Bond, waiting in London when Gala fails to appear, stakes out Drax's car and sees Krebs bundling her inside. He gives chase in his Bentley, but Drax forces another vehicle off the road and sends newsprint rolls cascading from a lorry into Bond's path. The Bentley crashes, and Drax retrieves the unconscious Bond.

At the site, Drax holds them at gunpoint and reveals his true identity: Graf Hugo von der Drache, a German who served in the SS (the Nazi security and intelligence organization) under sabotage chief Otto Skorzeny. He led a commando unit during the Ardennes offensive and engineered his cover story by exploiting the hospital identity-matching system. After the war, he murdered and robbed to fund his start in Tangier, then sold his plan to Moscow. The Soviets provided Dr. Walter and an atomic warhead that has secretly replaced the Ministry's dummy. A Soviet submarine will evacuate Drax and his team after the launch.

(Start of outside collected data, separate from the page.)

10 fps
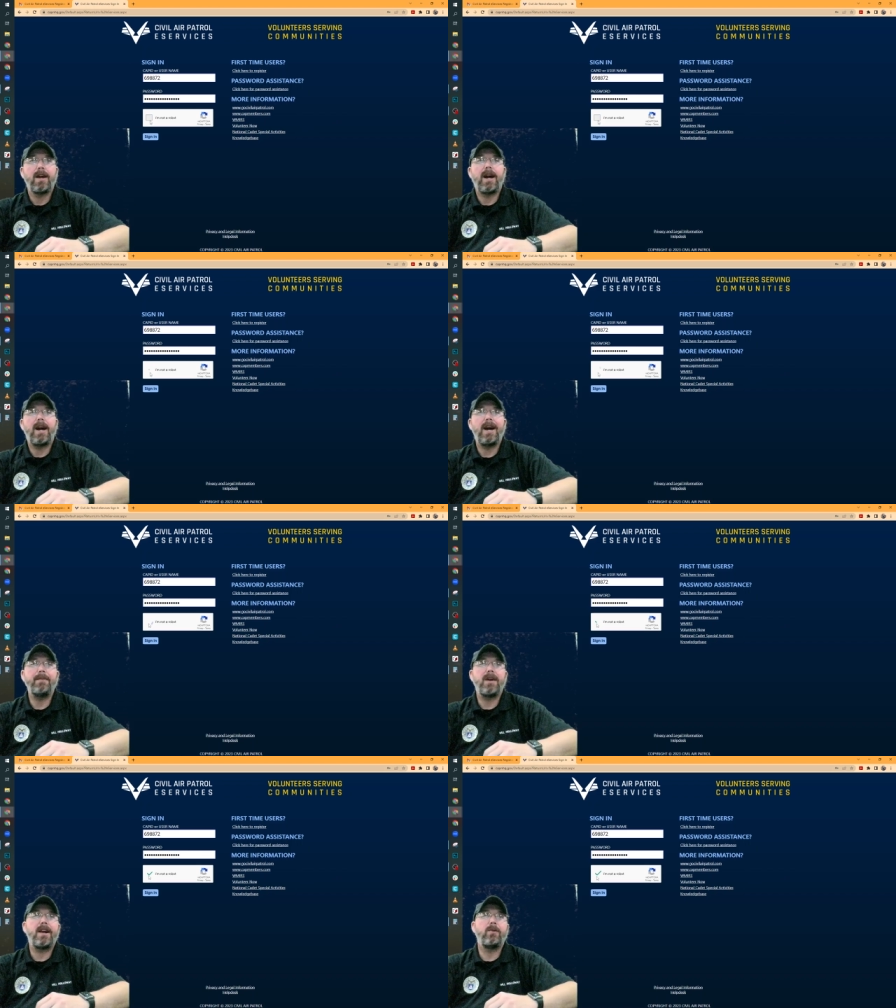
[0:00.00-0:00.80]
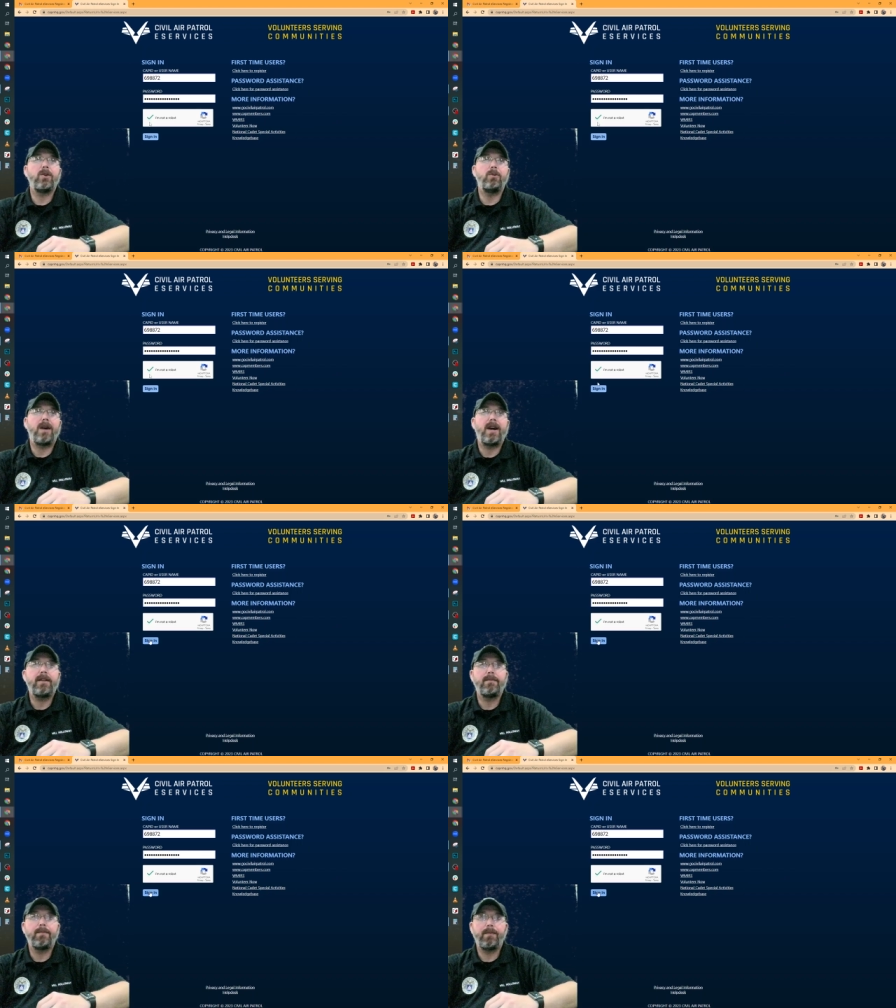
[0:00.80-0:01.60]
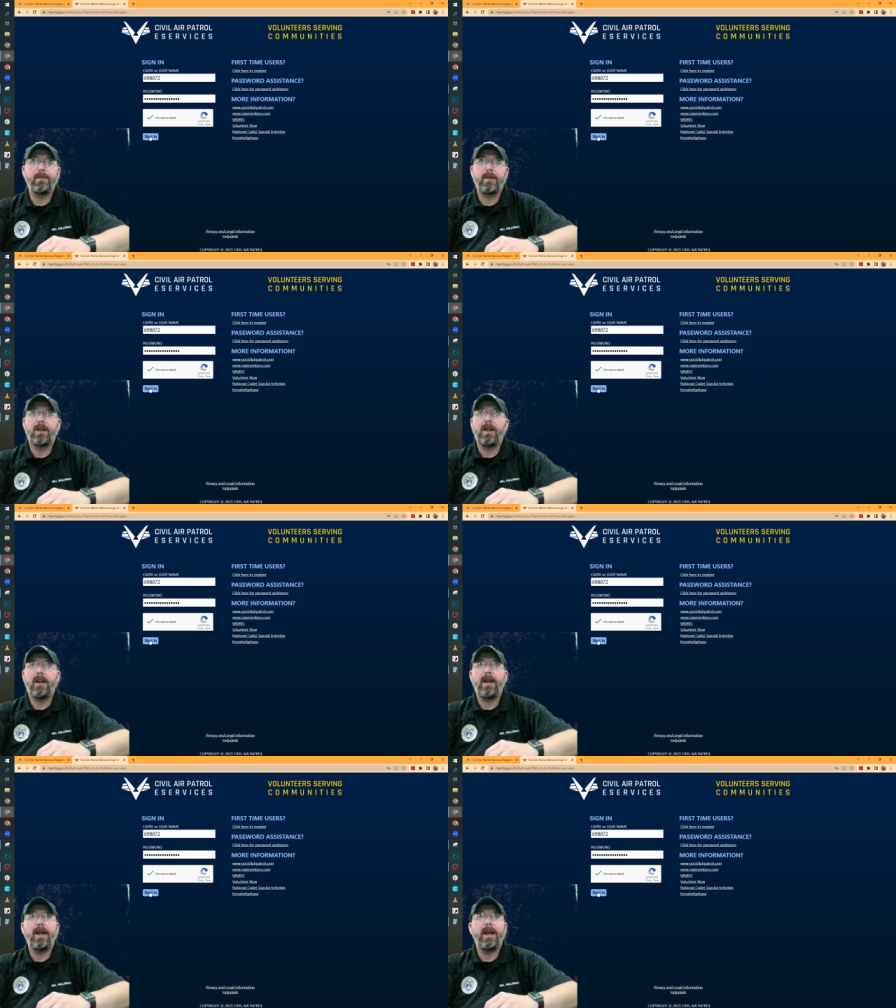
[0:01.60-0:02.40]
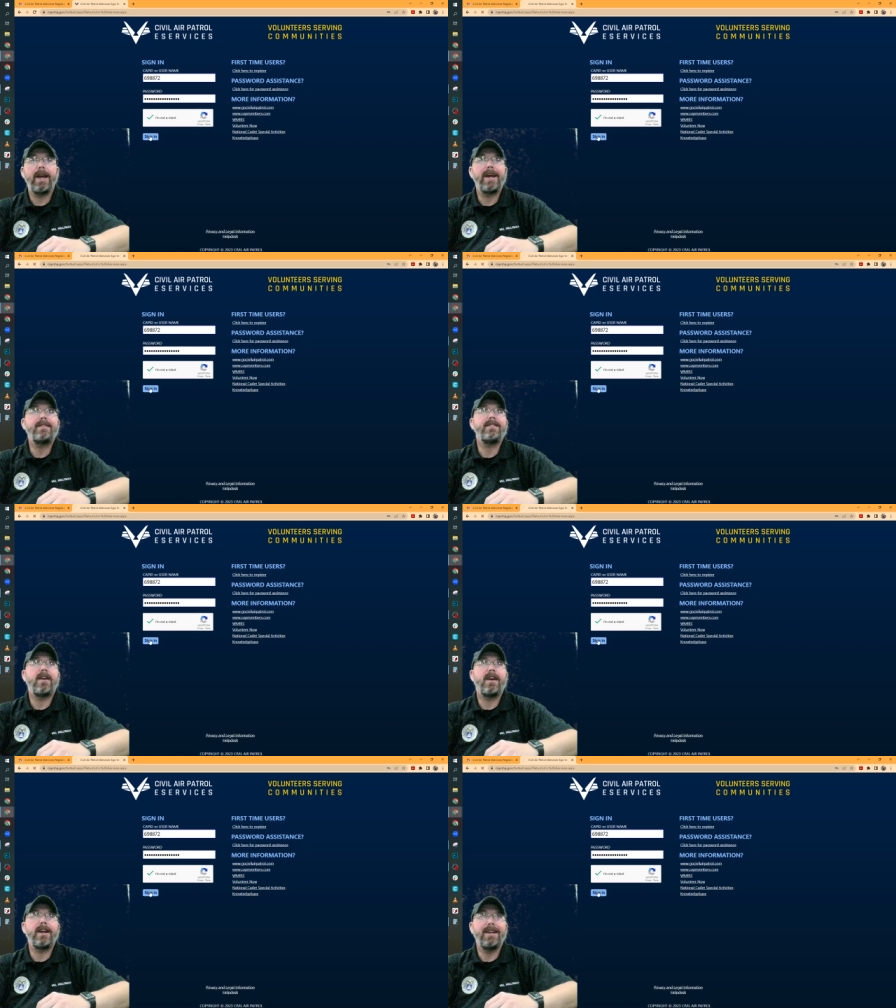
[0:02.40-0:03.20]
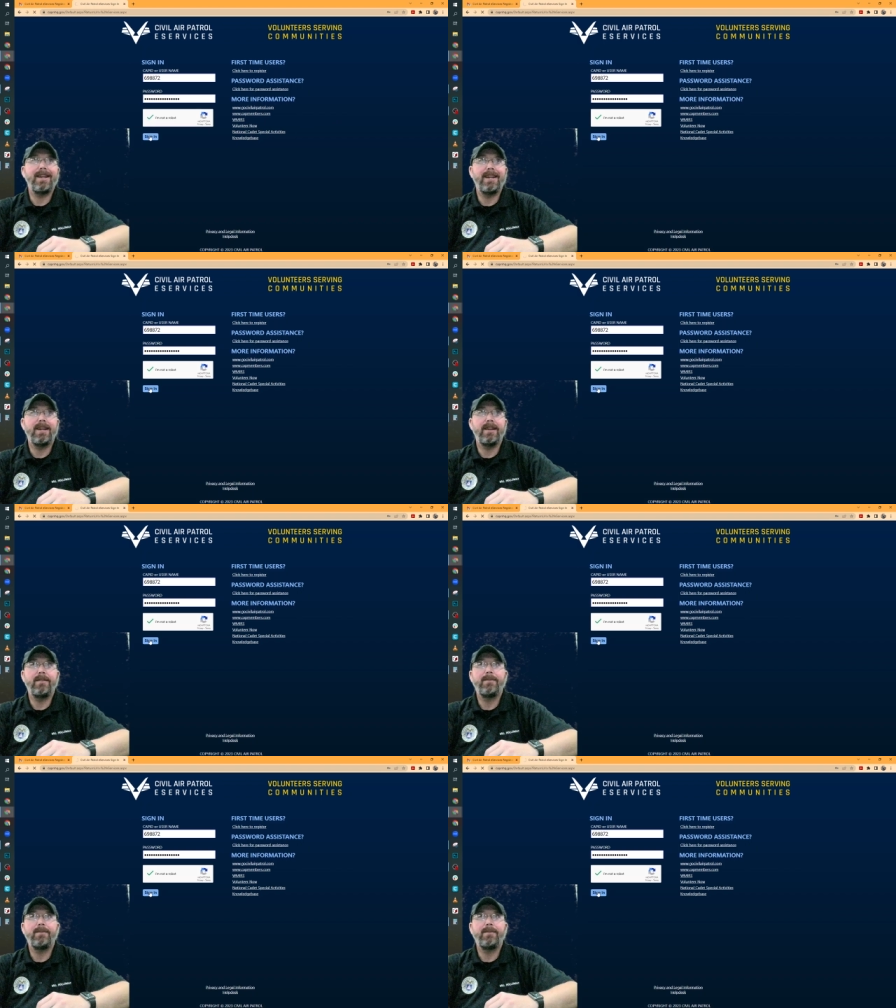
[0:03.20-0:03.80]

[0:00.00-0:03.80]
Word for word: I'm not a robot. And sign in.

Bond deliberately provokes Drax into a beating, distracting him from a blowtorch and desk lighter left on the desk. After Drax departs, Bond ignites the blowtorch with his teeth and burns through Gala's bonds. They fabricate a false escape trail and hide inside a ventilator shaft, enduring a superheated steam search that blisters their skin but fails to flush them out.

After Drax sets the false coordinates and locks the dome, Bond descends the shaft, reaches the gantry, and resets the gyroscopes to Gala's original North Sea flight plan. He and Gala seal themselves in Drax's bathroom as the countdown reaches zero. The rocket fires with a blast that buckles the walls. The BBC broadcast follows the Moonraker's trajectory into the North Sea, where Drax's escape submarine, having submerged after being challenged by a British patrol vessel, is capsized by the impact and destroyed.

The following afternoon, M debriefs Bond. The government covers up the story, mourning Drax as a patriot lost in a tragic accident. Gala receives the George Cross, and M orders both her and Bond abroad for a month before their injuries attract attention. Bond waits for Gala in St James's Park, planning a trip through France. When she arrives, she tells him she is marrying her fiancé, Detective-Inspector Vivian, the next afternoon. Bond absorbs the disappointment and makes a graceful exit as they part ways.